[RECORD SET]:
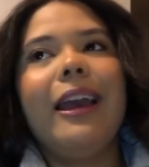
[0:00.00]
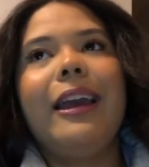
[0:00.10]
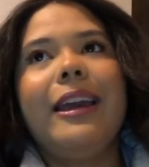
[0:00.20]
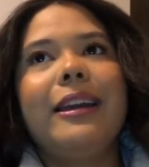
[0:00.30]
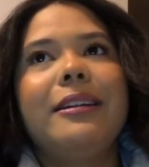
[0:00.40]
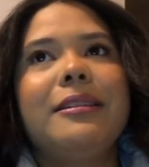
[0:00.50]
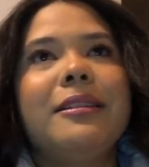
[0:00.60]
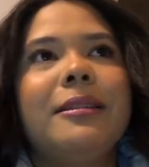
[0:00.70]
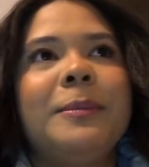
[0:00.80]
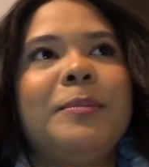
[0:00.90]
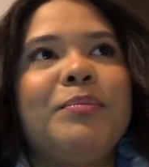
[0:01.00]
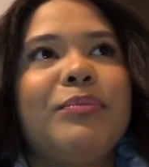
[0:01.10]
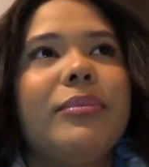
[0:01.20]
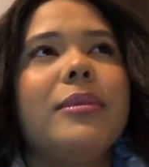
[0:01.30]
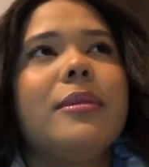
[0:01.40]
and
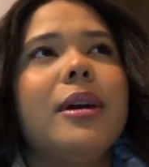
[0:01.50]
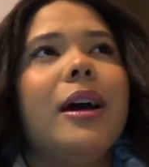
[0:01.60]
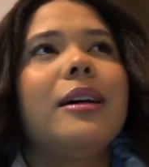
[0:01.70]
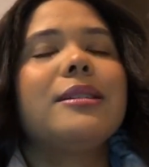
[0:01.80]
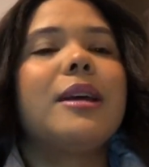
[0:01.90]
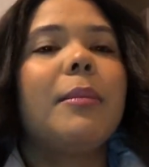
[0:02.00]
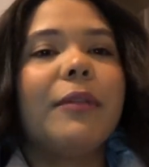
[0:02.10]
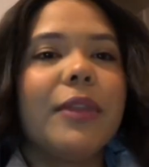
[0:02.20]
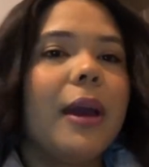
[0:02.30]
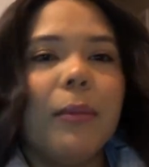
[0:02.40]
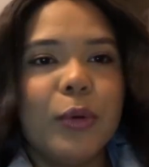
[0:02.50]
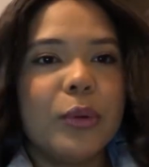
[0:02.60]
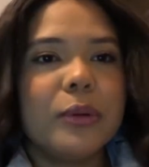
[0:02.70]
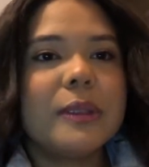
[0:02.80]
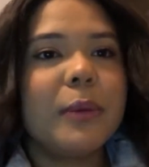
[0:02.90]
some of them
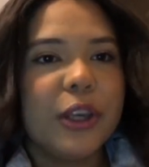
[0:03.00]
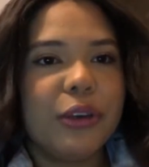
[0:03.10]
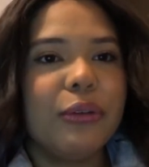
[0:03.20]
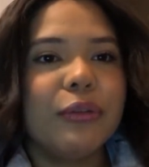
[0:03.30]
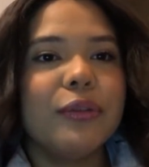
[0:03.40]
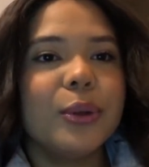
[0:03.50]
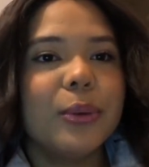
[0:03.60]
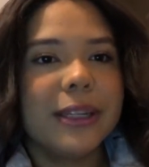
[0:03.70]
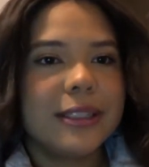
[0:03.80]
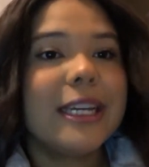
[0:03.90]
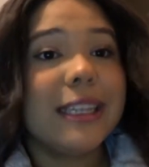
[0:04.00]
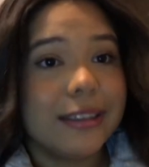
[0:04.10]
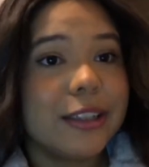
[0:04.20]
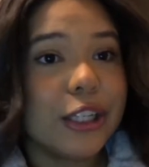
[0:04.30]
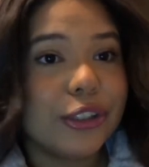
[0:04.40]
will speak you fluent
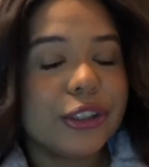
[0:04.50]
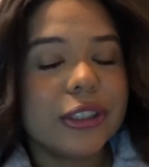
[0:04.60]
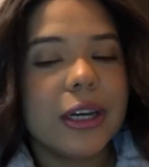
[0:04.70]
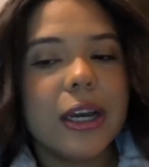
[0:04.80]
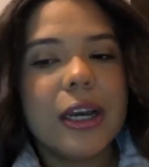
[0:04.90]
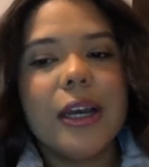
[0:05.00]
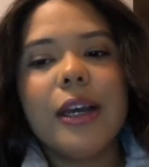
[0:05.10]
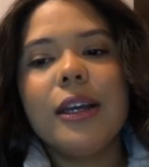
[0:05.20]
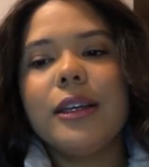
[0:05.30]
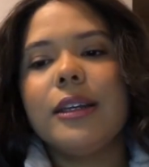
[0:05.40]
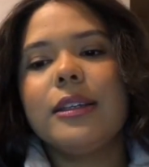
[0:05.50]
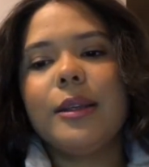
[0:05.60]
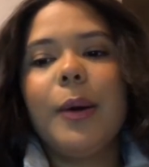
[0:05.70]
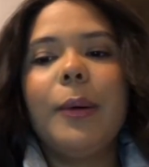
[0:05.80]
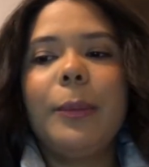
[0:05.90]
english
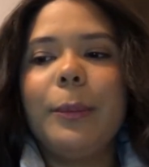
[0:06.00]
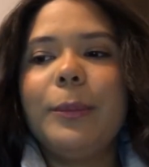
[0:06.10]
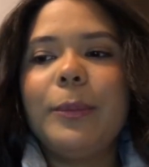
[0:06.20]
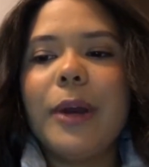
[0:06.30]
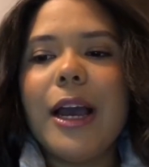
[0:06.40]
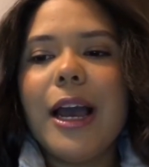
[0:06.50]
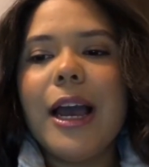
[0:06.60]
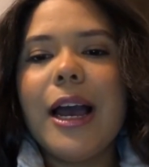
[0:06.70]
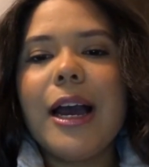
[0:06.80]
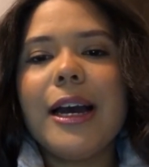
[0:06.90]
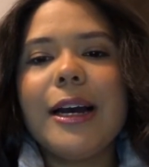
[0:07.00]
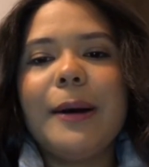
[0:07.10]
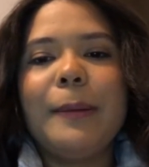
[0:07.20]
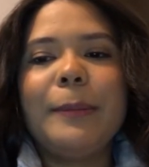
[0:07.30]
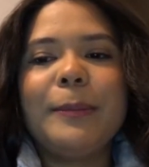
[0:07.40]
so
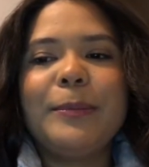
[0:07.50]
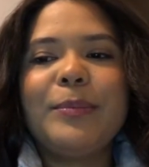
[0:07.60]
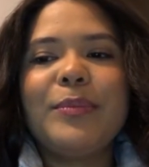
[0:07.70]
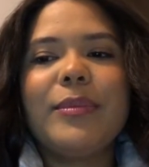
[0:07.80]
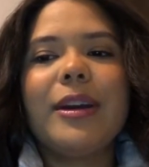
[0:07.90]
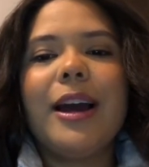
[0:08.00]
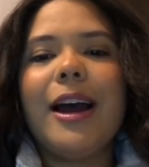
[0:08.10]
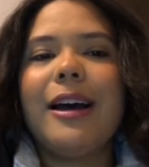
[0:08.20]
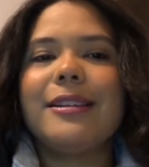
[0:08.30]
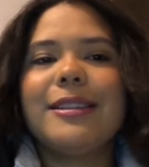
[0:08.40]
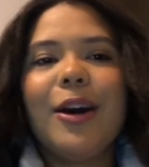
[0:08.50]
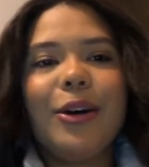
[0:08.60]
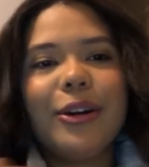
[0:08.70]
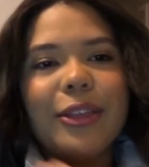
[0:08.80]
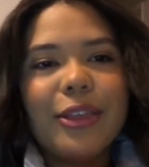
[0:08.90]
um, as
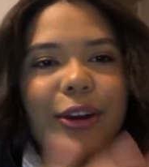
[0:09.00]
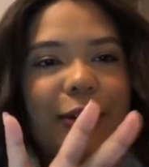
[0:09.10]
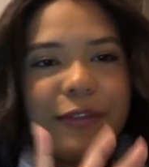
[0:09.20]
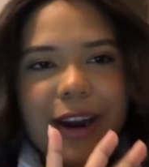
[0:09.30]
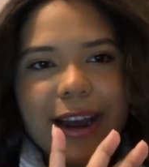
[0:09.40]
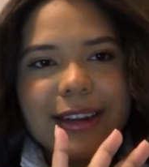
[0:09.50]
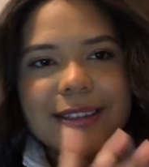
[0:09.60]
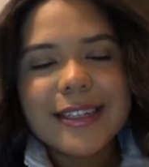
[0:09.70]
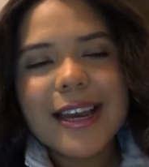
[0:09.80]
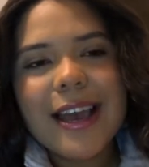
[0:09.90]
our third fact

[EXERCISE DIRECTIONS]:
Give the entries above again exactly, minus their pictures.

[ANSWER TO THIS EXERCISE]:
[0:00.00]
[0:00.10]
[0:00.20]
[0:00.30]
[0:00.40]
[0:00.50]
[0:00.60]
[0:00.70]
[0:00.80]
[0:00.90]
[0:01.00]
[0:01.10]
[0:01.20]
[0:01.30]
[0:01.40]
and
[0:01.50]
[0:01.60]
[0:01.70]
[0:01.80]
[0:01.90]
[0:02.00]
[0:02.10]
[0:02.20]
[0:02.30]
[0:02.40]
[0:02.50]
[0:02.60]
[0:02.70]
[0:02.80]
[0:02.90]
some of them
[0:03.00]
[0:03.10]
[0:03.20]
[0:03.30]
[0:03.40]
[0:03.50]
[0:03.60]
[0:03.70]
[0:03.80]
[0:03.90]
[0:04.00]
[0:04.10]
[0:04.20]
[0:04.30]
[0:04.40]
will speak you fluent
[0:04.50]
[0:04.60]
[0:04.70]
[0:04.80]
[0:04.90]
[0:05.00]
[0:05.10]
[0:05.20]
[0:05.30]
[0:05.40]
[0:05.50]
[0:05.60]
[0:05.70]
[0:05.80]
[0:05.90]
english
[0:06.00]
[0:06.10]
[0:06.20]
[0:06.30]
[0:06.40]
[0:06.50]
[0:06.60]
[0:06.70]
[0:06.80]
[0:06.90]
[0:07.00]
[0:07.10]
[0:07.20]
[0:07.30]
[0:07.40]
so
[0:07.50]
[0:07.60]
[0:07.70]
[0:07.80]
[0:07.90]
[0:08.00]
[0:08.10]
[0:08.20]
[0:08.30]
[0:08.40]
[0:08.50]
[0:08.60]
[0:08.70]
[0:08.80]
[0:08.90]
um, as
[0:09.00]
[0:09.10]
[0:09.20]
[0:09.30]
[0:09.40]
[0:09.50]
[0:09.60]
[0:09.70]
[0:09.80]
[0:09.90]
our third fact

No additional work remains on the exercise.